[Records from a collection]
******************************

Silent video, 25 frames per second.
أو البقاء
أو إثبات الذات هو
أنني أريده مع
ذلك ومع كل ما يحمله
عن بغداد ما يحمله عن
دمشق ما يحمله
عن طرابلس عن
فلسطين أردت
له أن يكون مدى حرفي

******************************

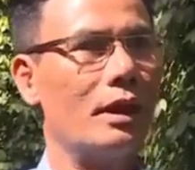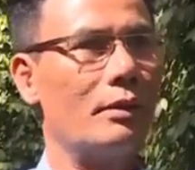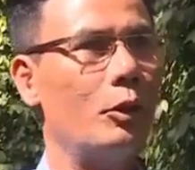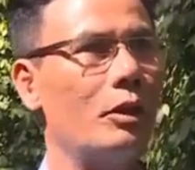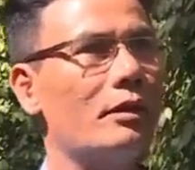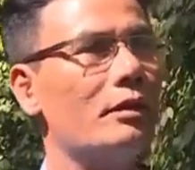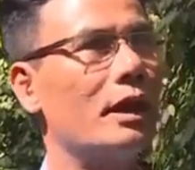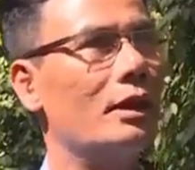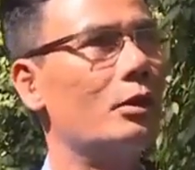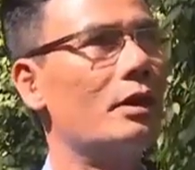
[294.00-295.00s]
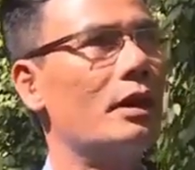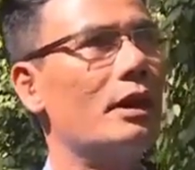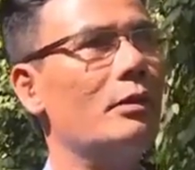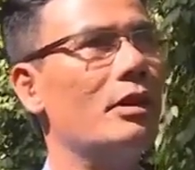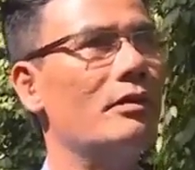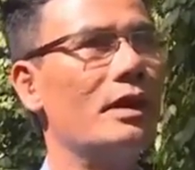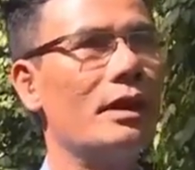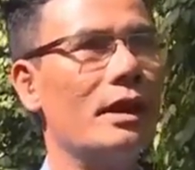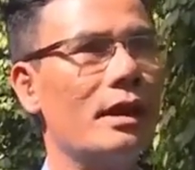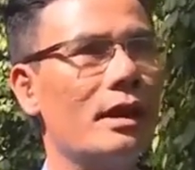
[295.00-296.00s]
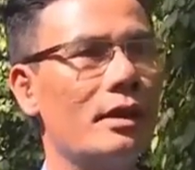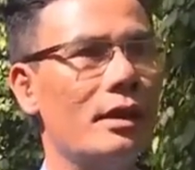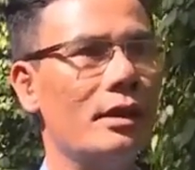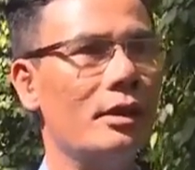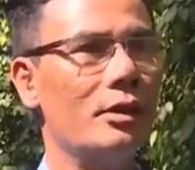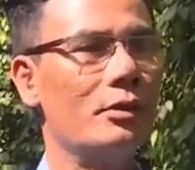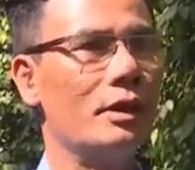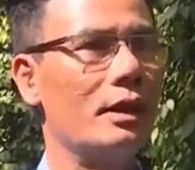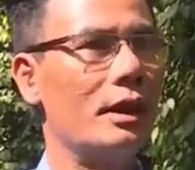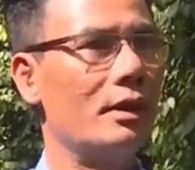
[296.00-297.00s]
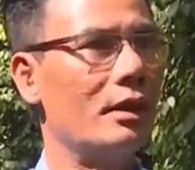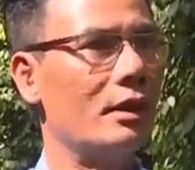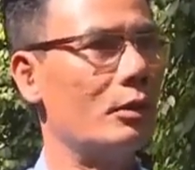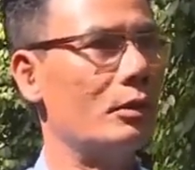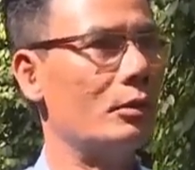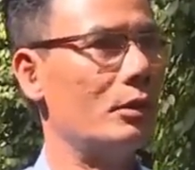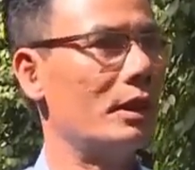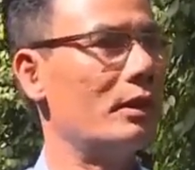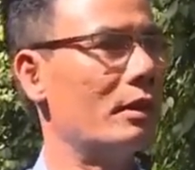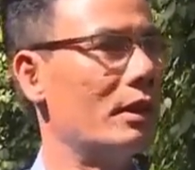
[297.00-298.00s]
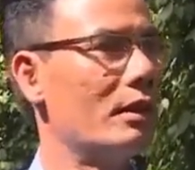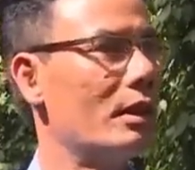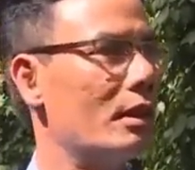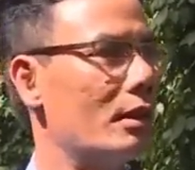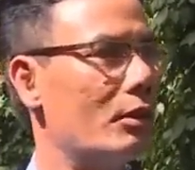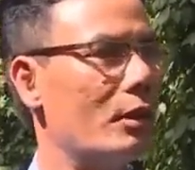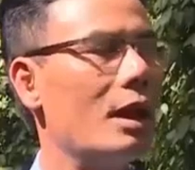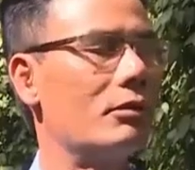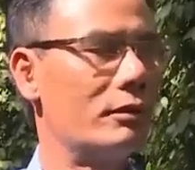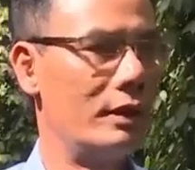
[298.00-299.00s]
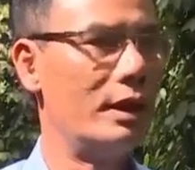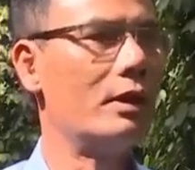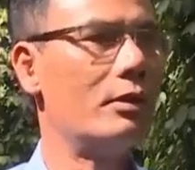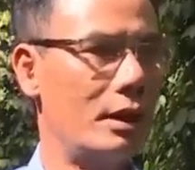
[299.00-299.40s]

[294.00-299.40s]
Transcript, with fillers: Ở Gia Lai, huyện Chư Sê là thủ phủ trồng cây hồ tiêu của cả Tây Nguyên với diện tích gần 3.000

******************************

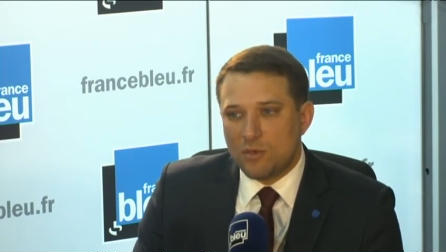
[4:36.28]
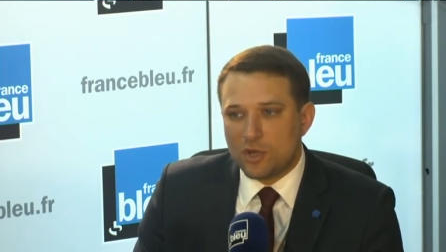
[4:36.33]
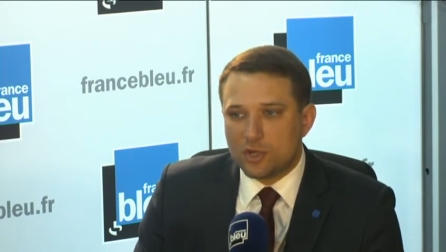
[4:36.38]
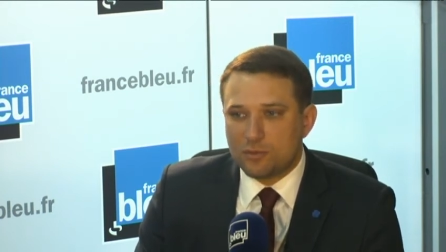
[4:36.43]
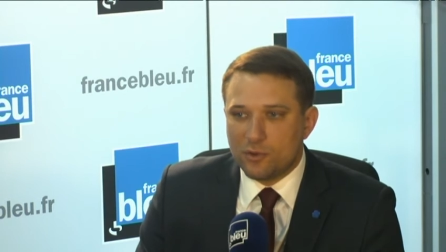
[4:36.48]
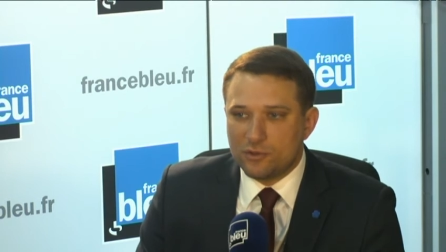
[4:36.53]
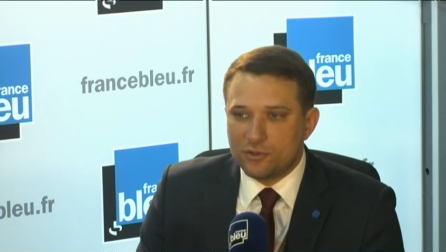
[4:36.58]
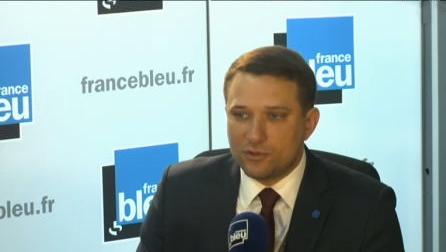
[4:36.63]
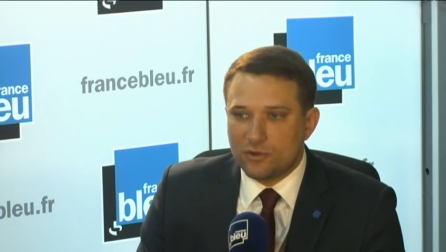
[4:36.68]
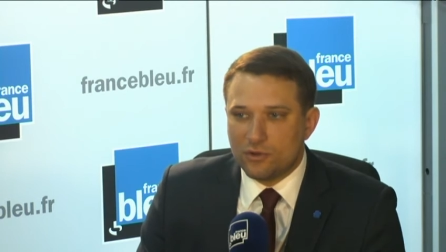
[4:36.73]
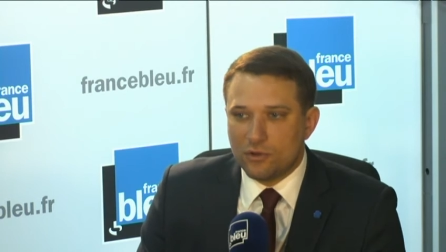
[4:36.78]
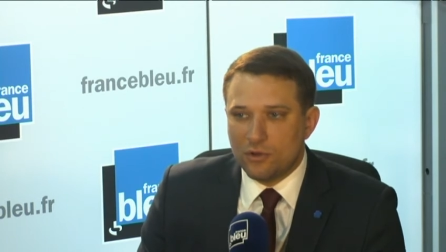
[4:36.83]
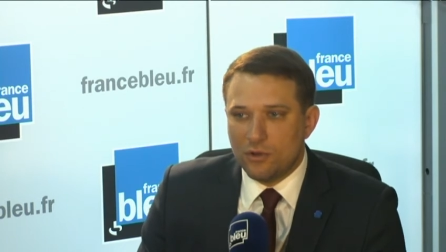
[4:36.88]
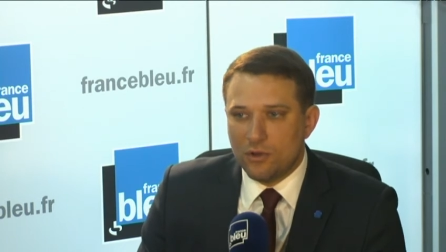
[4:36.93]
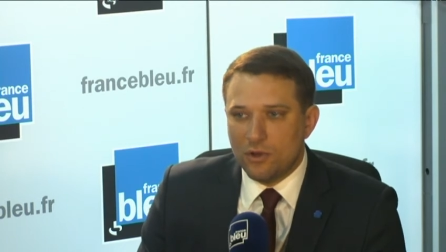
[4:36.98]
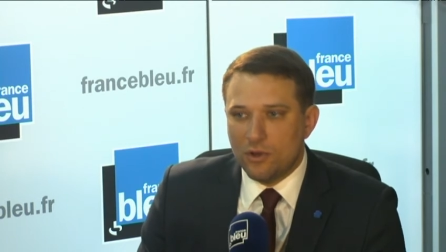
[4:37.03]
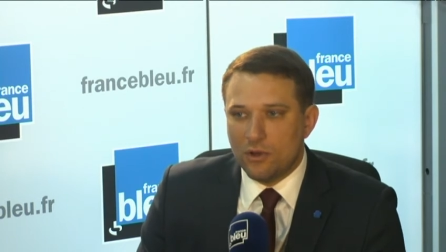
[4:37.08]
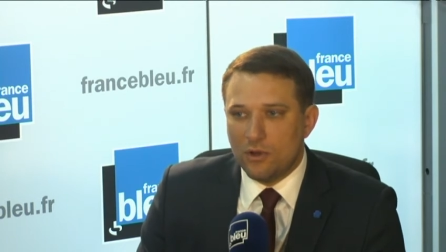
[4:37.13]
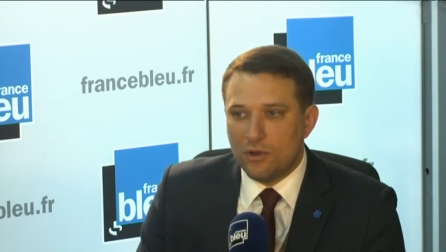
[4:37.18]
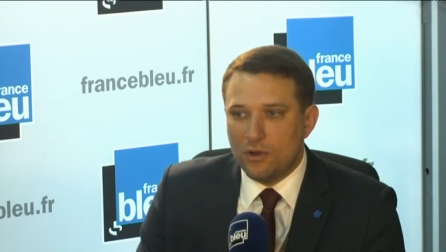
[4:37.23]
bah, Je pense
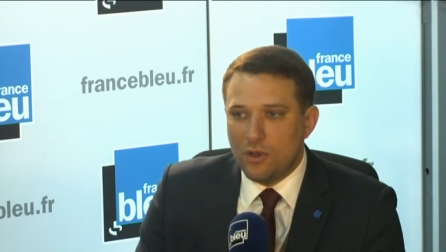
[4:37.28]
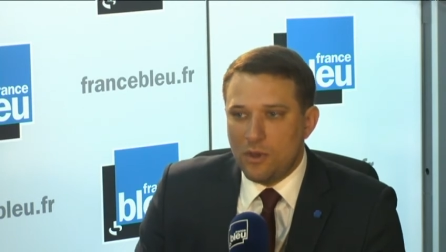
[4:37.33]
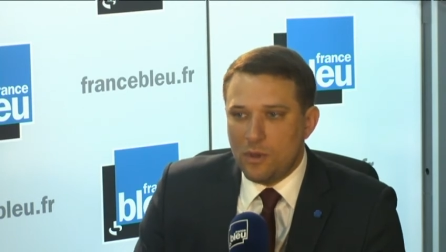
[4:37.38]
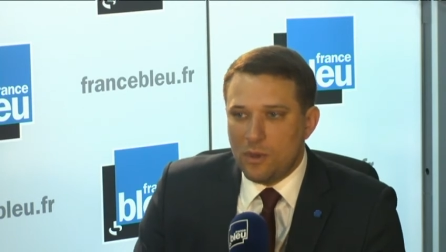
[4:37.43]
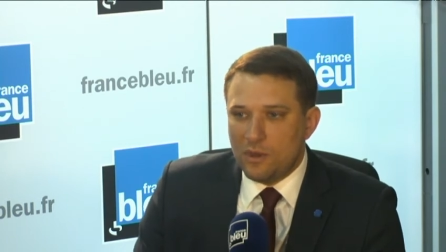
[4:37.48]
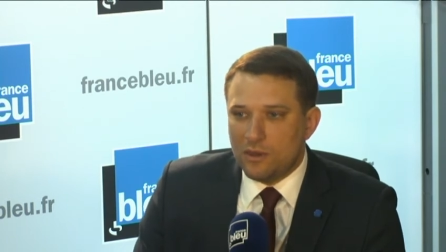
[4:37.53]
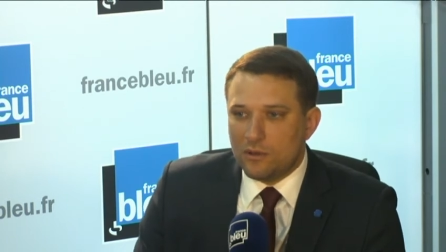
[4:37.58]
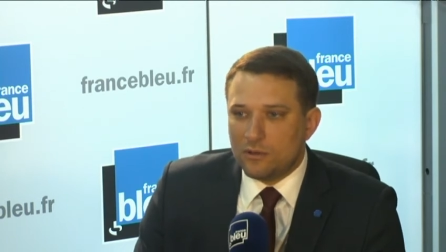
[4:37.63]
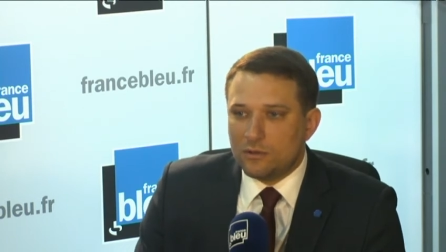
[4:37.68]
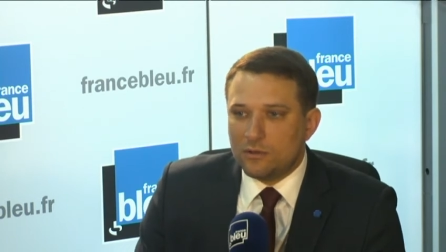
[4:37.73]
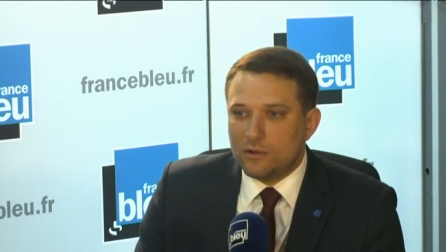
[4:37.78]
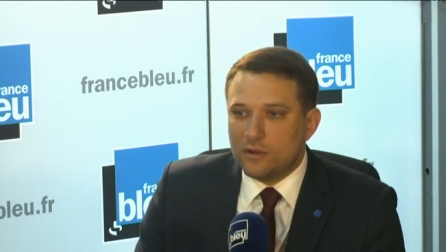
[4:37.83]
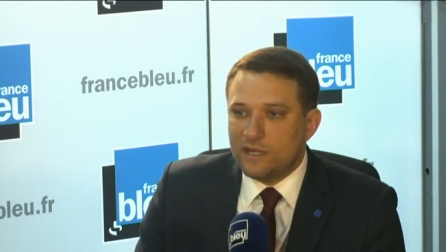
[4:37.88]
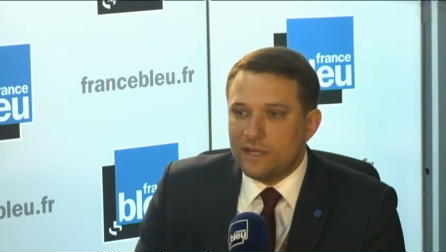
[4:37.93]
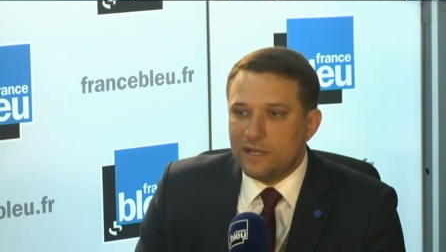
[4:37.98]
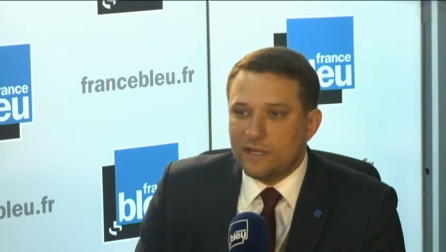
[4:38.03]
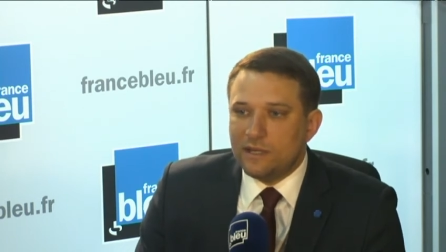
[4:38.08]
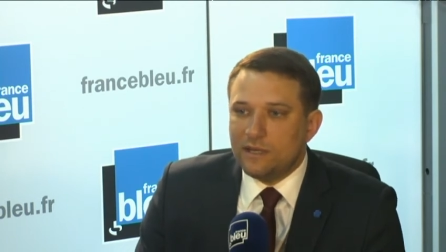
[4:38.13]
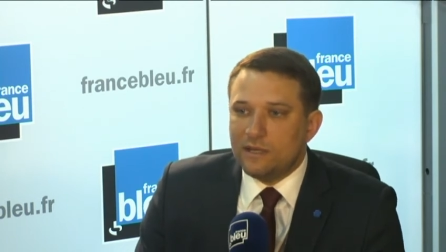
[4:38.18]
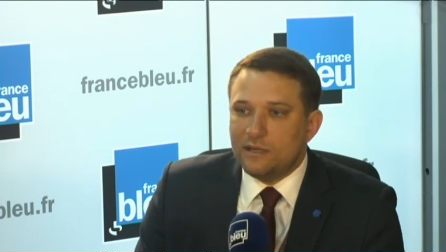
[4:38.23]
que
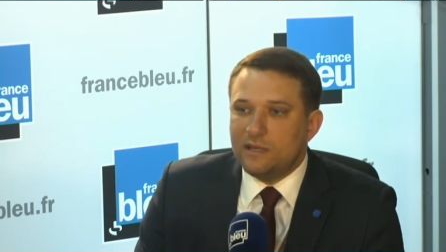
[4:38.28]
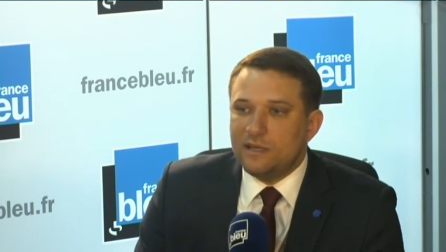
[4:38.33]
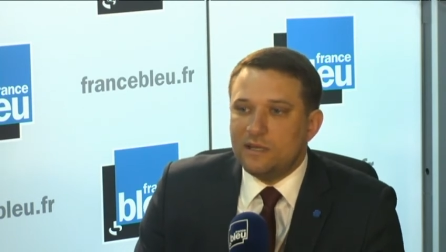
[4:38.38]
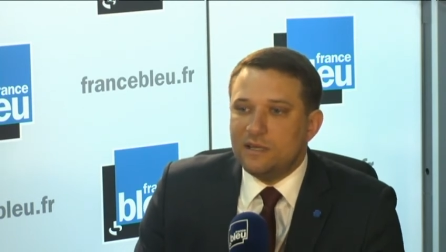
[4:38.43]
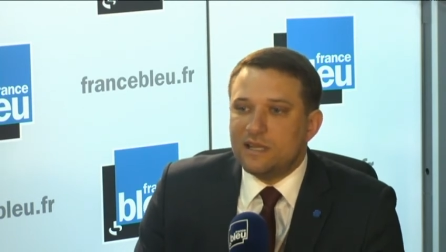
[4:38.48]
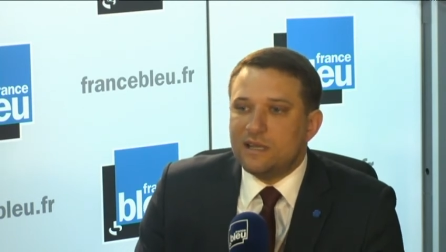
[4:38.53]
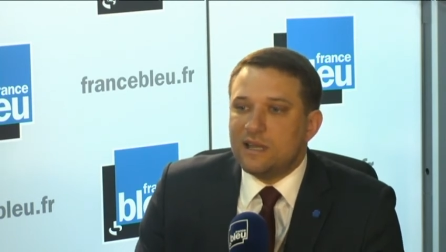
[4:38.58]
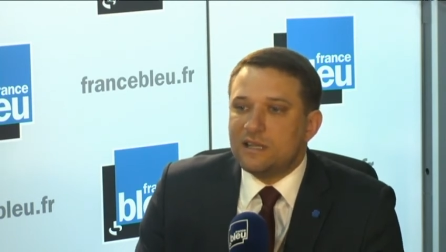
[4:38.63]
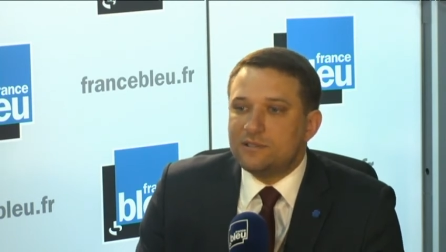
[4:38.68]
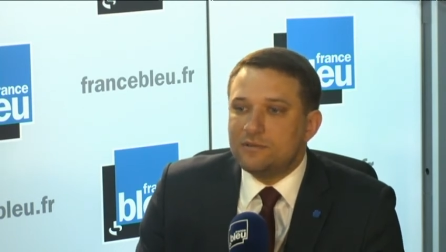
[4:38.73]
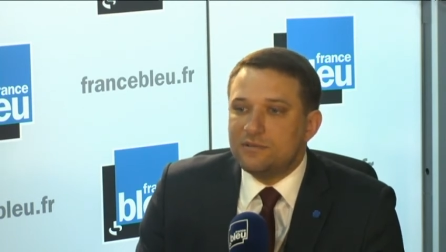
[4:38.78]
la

******************************

**Task**. Copy the lines above exactly, starting with the line that contains "[296.00-297.00s]" and ending with the line that contains "Transcript, with fillers: Ở", and leave out any pictures.

**Solution for this problem**.
[296.00-297.00s]
[297.00-298.00s]
[298.00-299.00s]
[299.00-299.40s]

[294.00-299.40s]
Transcript, with fillers: Ở Gia Lai, huyện Chư Sê là thủ phủ trồng cây hồ tiêu của cả Tây Nguyên với diện tích gần 3.000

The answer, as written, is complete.